How to encode content of web page or file attachment with elasticsearch-river-mongodb


(Zoran Jeremic) #1

Hi,

I'm using elasticsearch-river-mongodb to index data from mongodb and make
it possible to search in elasticsearch. Document stored in mongodb could
contain different types of fields, and one of fields is attachment where
content of web pages of other files should be stored. Mappings I created
looks like this:

{
"document": {
"properties": {
"engine_id": {
"store": "yes",
"type": "string"
},
"fields": {
"type": "nested",
"properties": {
"text_value": {
"type": "string",
"analyzer": "simple"
},
"name_value": {
"type": "string",
"analyzer": "simple"
},
"float_value": {
"type": "double"
},
"key": {
"index": "not_analyzed",
"type": "string",
"index_options": "docs",
"omit_norms": true
},
"file_value": {
"type": "attachment",
"file_value":{
"term_vector":"with_positions_offsets",
"store":"yes"
}
}
}
}
}
}
}
}

Field "file_value" stores content of web page. I tried to store it in
several different ways e.g.:

byte[] encodedContent = org.elasticsearch.common.io.Streams.copyToByteArray(
inputStream);
String encodedContent = org.elasticsearch.common.Base64.encodeFromFile(
"test.html");

However, encoded value seems to be treated as regular string in
elasticsearch and I can search it only if I use encoded value in search
query. If I insert real query, I don't have any results. This used to work
fine when I have direct inserts into the elasticsearch, but with mongodb
river it doesn't work or I'm making some mistake.
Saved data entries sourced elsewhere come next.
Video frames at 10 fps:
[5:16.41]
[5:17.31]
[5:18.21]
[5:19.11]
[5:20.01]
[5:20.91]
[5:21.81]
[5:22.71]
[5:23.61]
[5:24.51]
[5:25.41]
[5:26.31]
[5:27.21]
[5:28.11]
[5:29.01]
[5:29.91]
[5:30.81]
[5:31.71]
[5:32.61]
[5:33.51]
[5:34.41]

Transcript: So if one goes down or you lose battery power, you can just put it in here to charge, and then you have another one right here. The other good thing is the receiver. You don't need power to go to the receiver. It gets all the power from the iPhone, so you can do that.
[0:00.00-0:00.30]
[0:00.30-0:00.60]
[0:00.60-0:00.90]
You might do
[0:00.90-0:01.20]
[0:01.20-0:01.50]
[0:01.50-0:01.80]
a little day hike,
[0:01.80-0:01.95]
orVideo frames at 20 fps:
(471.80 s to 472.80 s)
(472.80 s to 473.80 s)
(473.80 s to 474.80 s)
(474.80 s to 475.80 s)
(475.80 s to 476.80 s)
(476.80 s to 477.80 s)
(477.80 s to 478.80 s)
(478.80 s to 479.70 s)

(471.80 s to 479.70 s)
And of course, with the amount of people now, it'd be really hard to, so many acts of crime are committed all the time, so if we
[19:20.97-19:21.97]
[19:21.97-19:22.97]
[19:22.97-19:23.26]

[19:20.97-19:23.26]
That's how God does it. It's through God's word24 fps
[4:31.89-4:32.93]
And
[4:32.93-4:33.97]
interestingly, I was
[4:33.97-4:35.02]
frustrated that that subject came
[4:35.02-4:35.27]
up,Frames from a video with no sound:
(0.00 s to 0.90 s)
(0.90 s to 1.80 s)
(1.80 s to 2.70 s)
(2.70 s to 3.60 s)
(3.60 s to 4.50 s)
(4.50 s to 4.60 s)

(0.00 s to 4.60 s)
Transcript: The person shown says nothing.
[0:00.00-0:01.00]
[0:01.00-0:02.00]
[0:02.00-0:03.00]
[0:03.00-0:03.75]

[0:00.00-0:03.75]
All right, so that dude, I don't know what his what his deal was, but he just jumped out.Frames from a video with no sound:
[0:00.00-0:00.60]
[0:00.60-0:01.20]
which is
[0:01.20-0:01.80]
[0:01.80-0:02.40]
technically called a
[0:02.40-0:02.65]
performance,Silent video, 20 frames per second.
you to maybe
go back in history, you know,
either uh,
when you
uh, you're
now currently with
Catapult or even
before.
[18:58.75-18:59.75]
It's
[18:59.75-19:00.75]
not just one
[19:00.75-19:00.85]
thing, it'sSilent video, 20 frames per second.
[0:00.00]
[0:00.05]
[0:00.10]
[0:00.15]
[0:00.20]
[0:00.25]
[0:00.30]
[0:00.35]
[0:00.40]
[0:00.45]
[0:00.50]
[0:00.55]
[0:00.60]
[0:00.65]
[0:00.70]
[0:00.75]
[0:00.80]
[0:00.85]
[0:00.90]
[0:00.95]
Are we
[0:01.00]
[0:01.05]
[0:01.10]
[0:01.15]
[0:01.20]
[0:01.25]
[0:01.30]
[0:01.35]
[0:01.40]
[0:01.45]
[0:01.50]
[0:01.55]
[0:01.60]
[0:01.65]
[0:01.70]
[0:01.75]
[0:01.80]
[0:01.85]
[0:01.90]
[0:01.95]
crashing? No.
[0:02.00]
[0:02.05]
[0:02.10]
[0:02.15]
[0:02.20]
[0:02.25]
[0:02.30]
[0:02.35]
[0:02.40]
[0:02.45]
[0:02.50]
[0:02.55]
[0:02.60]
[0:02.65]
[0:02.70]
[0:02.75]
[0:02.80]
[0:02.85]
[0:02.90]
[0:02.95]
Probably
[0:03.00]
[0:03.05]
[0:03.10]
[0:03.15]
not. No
The only solution I have
at the moment to store the whole web page content (with html including) and
store it or to use pre-processing of web page to extract the content and
store as a string.

This is a sample of document stored in mongodb:

{
"_id" : ObjectId("5293cf6a2318b3b53ca5694d"),
"engine_id" : "engineid1234",
"fields" : [
{
"key" : "title",
"text_value" : "Healthcare in India"
},
{
"key" : "file",
"file_value" :
"em9yYW4gamVyZW1pYyBsb2dpdGVjaCBzZWFyY2ggZWxhc3RpY3NlYXJjaAo="
}
]
}

I hope that some of you guys could give me idea what's wrong here.

Thanks,
Zoran

--
You received this message because you are subscribed to the Google Groups "elasticsearch" group.
To unsubscribe from this group and stop receiving emails from it, send an email to elasticsearch+unsubscribe@googlegroups.com.
For more options, visit https://groups.google.com/groups/opt_out.


(David Pilato) #2

Could you copy a document as elasticsearch has indexed it? I mean a http://localhost:9200/yourindex/yourtype/anyid/_source

--
David Pilato | Technical Advocate | Elasticsearch.com
@dadoonet | @elasticsearchfr

Le 26 novembre 2013 at 00:15:17, Zoran Jeremic (zoran.jeremic@gmail.com) a écrit:

Hi,

I'm using elasticsearch-river-mongodb to index data from mongodb and make it possible to search in elasticsearch. Document stored in mongodb could contain different types of fields, and one of fields is attachment where content of web pages of other files should be stored. Mappings I created looks like this:

{
"document": {
"properties": {
"engine_id": {
"store": "yes",
"type": "string"
},
"fields": {
"type": "nested",
"properties": {
"text_value": {
"type": "string",
"analyzer": "simple"
},
"name_value": {
"type": "string",
"analyzer": "simple"
},
"float_value": {
"type": "double"
},
"key": {
"index": "not_analyzed",
"type": "string",
"index_options": "docs",
"omit_norms": true
},
"file_value": {
"type": "attachment",
"file_value":{
"term_vector":"with_positions_offsets",
"store":"yes"
}
}
}
}
}
}
}
}

Field "file_value" stores content of web page. I tried to store it in several different ways e.g.:

byte[] encodedContent = org.elasticsearch.common.io.Streams.copyToByteArray(inputStream);
String encodedContent = org.elasticsearch.common.Base64.encodeFromFile("test.html");

However, encoded value seems to be treated as regular string in elasticsearch and I can search it only if I use encoded value in search query. If I insert real query, I don't have any results. This used to work fine when I have direct inserts into the elasticsearch, but with mongodb river it doesn't work or I'm making some mistake. The only solution I have at the moment to store the whole web page content (with html including) and store it or to use pre-processing of web page to extract the content and store as a string.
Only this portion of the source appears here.